From the Cell Death Regulation Group, IDIBELL (Bellvitge Biomedical Research Institute), L'Hospitalet de Llobregat, Barcelona, 08908 Spain.
the Department of Physiology and Medical Physics, Royal College of Surgeons in Ireland, 123 St. Stephen's Green, Dublin 2, Ireland, and.
J Biol Chem. 2013 Oct 18;288(42):30387-30398. doi: 10.1074/jbc.M113.490581. Epub 2013 Sep 6.
In response to nutrient shortage or organelle damage, cells undergo macroautophagy. Starvation of glucose, an essential nutrient, is thought to promote autophagy in mammalian cells. We thus aimed to determine the role of autophagy in cell death induced by glucose deprivation. Glucose withdrawal induces cell death that can occur by apoptosis (in Bax, Bak-deficient mouse embryonic fibroblasts or HeLa cells) or by necrosis (in Rh4 rhabdomyosarcoma cells).

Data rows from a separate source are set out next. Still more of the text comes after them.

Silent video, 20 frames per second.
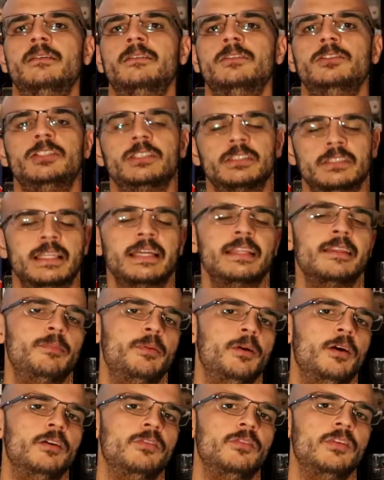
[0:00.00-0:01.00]
Just let the
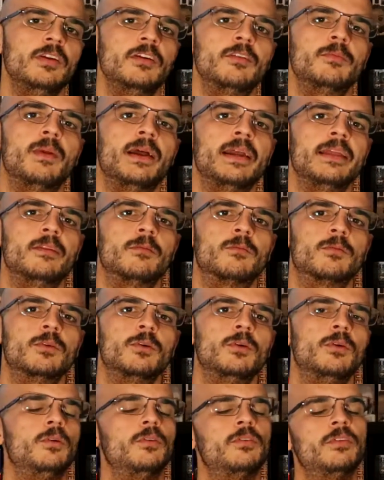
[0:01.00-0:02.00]
person explain the
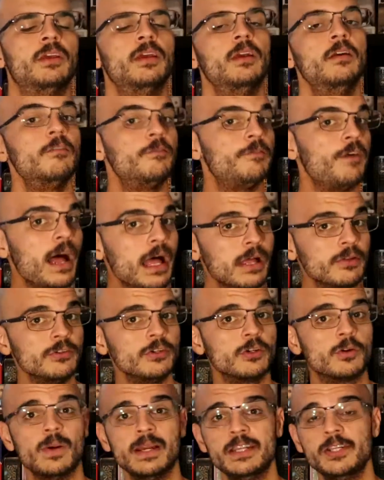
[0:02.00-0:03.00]
rules. File your
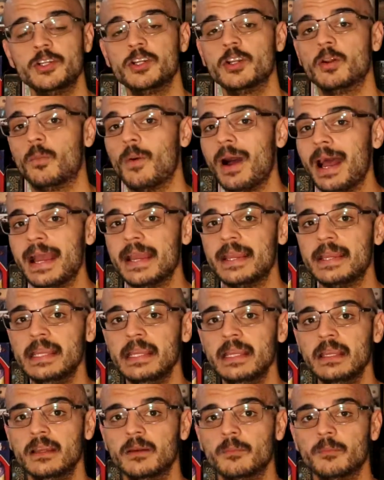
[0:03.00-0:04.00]
question
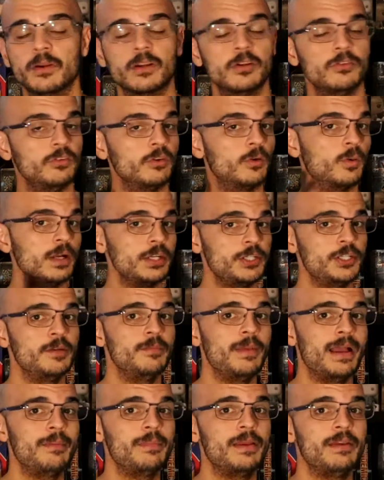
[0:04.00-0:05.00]
away, because your question
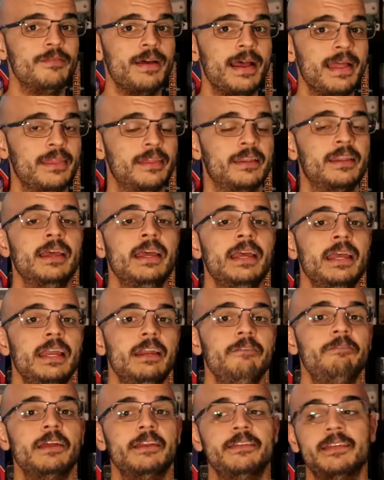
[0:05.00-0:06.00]
may be valid.
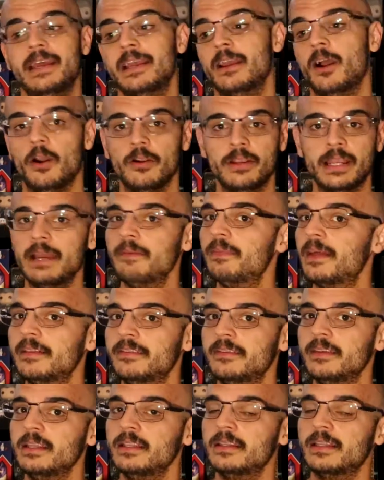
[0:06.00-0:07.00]
If they say, okay, that's
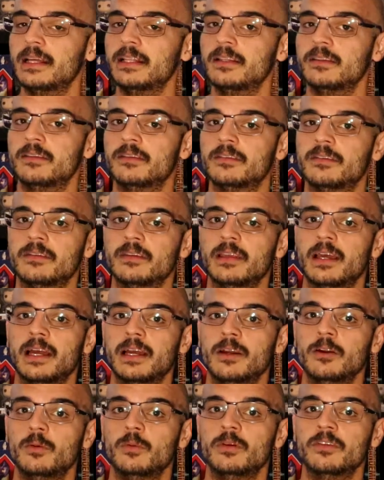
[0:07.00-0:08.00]
it, that's
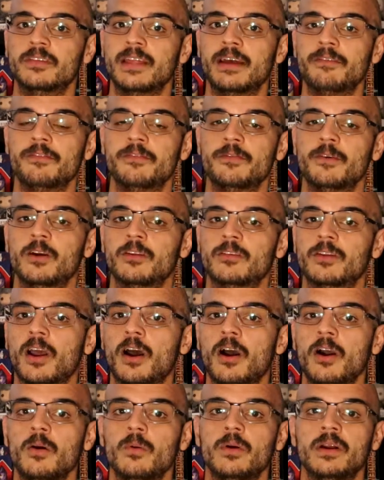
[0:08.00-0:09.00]
who wants to have a first
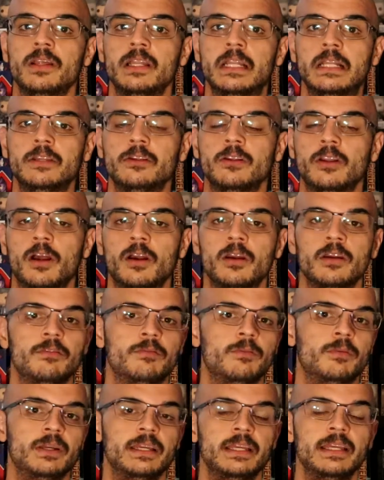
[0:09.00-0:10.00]
go, and you know,
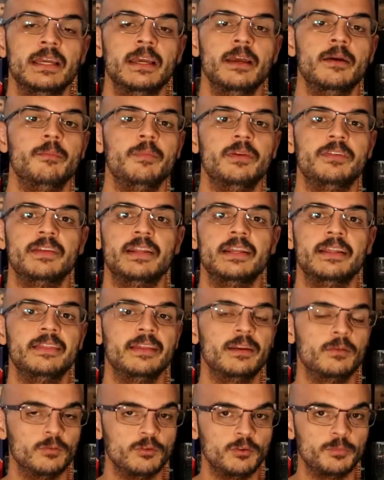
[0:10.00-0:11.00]
if we miss
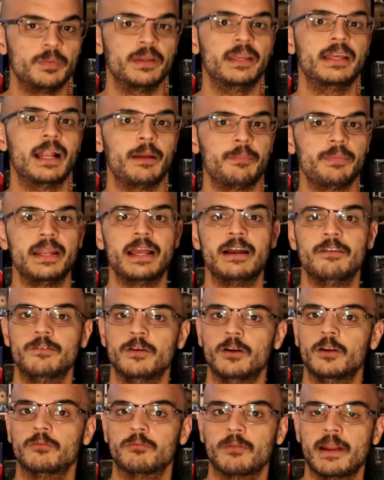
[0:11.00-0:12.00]
anything, we'll just pick it up in our
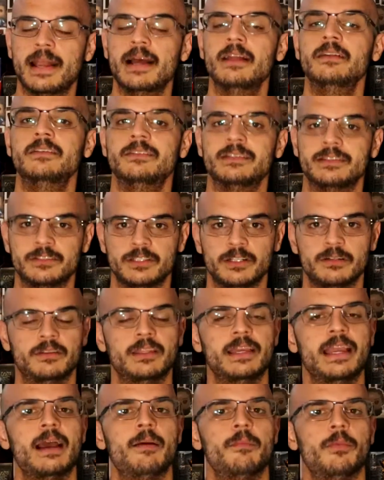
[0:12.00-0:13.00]
first round, because that's
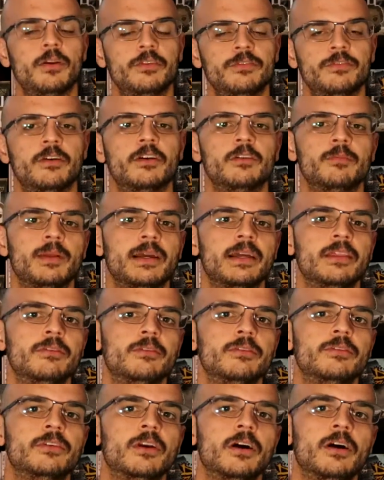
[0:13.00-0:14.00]
generally how most first
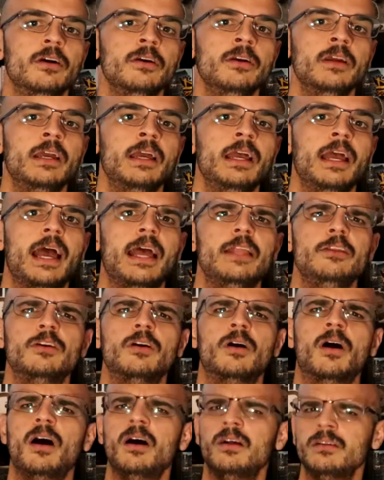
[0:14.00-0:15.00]
playthroughs go. And you
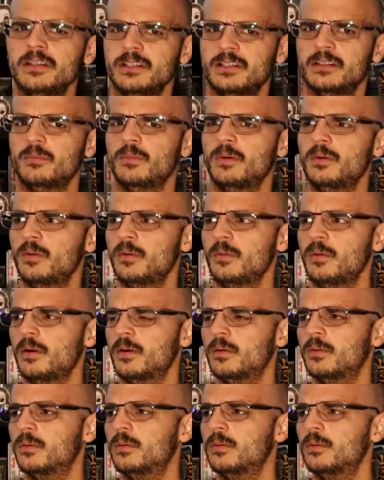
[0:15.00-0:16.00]
go, hold on,
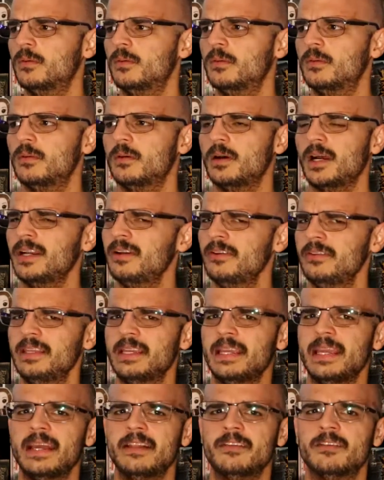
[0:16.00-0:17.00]
whoa, I don't think
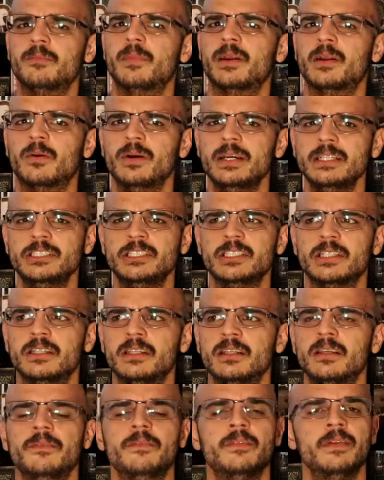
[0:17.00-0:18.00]
you answered my question.
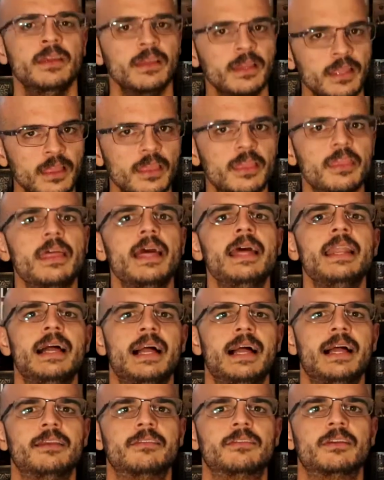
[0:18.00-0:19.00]
Then
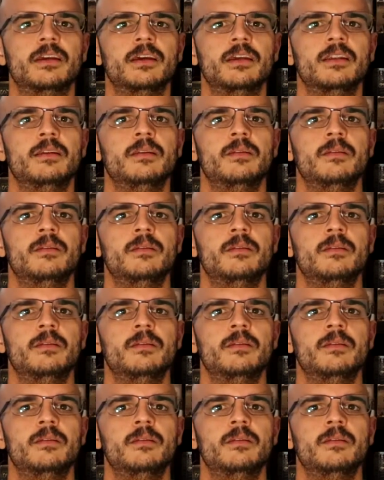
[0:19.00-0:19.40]
ask it.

Inhibition of autophagy by chemical or genetic means by using 3-methyladenine, chloroquine, a dominant negative form of ATG4B or silencing Beclin-1, Atg7, or p62 indicated that macroautophagy does not protect cells undergoing necrosis or apoptosis upon glucose deprivation. Moreover, glucose deprivation did not induce autophagic flux in any of the four cell lines analyzed, even though mTOR was inhibited. Indeed, glucose deprivation inhibited basal autophagic flux. In contrast, the glycolytic inhibitor 2-deoxyglucose induced prosurvival autophagy. Further analyses indicated that in the absence of glucose, autophagic flux induced by other stimuli is inhibited. These data suggest that the role of autophagy in response to nutrient starvation should be reconsidered.
在应对营养物质短缺或细胞器损伤时,细胞会发生巨自噬。葡萄糖(一种必需营养物质)的饥饿被认为可促进哺乳动物细胞中的自噬。因此,我们旨在确定自噬在葡萄糖剥夺诱导的细胞死亡中的作用。葡萄糖剥夺会诱导细胞死亡,这种死亡可能通过细胞凋亡(在 Bax、Bak 缺陷型鼠胚胎成纤维细胞或 HeLa 细胞中)或坏死(在 Rh4 横纹肌肉瘤细胞中)发生。通过使用 3-甲基腺嘌呤、氯喹、ATG4B 的显性负形式或沉默 Beclin-1、Atg7 或 p62 等化学或遗传方法抑制自噬,表明巨自噬并不能保护在葡萄糖剥夺时发生坏死或凋亡的细胞。此外,即使抑制了 mTOR,在这四种分析的细胞系中,葡萄糖剥夺也没有诱导自噬通量。事实上,葡萄糖剥夺抑制了基础自噬通量。相比之下,糖酵解抑制剂 2-脱氧葡萄糖诱导了生存促进的自噬。进一步的分析表明,在没有葡萄糖的情况下,其他刺激诱导的自噬通量被抑制。这些数据表明,应重新考虑自噬在应对营养饥饿中的作用。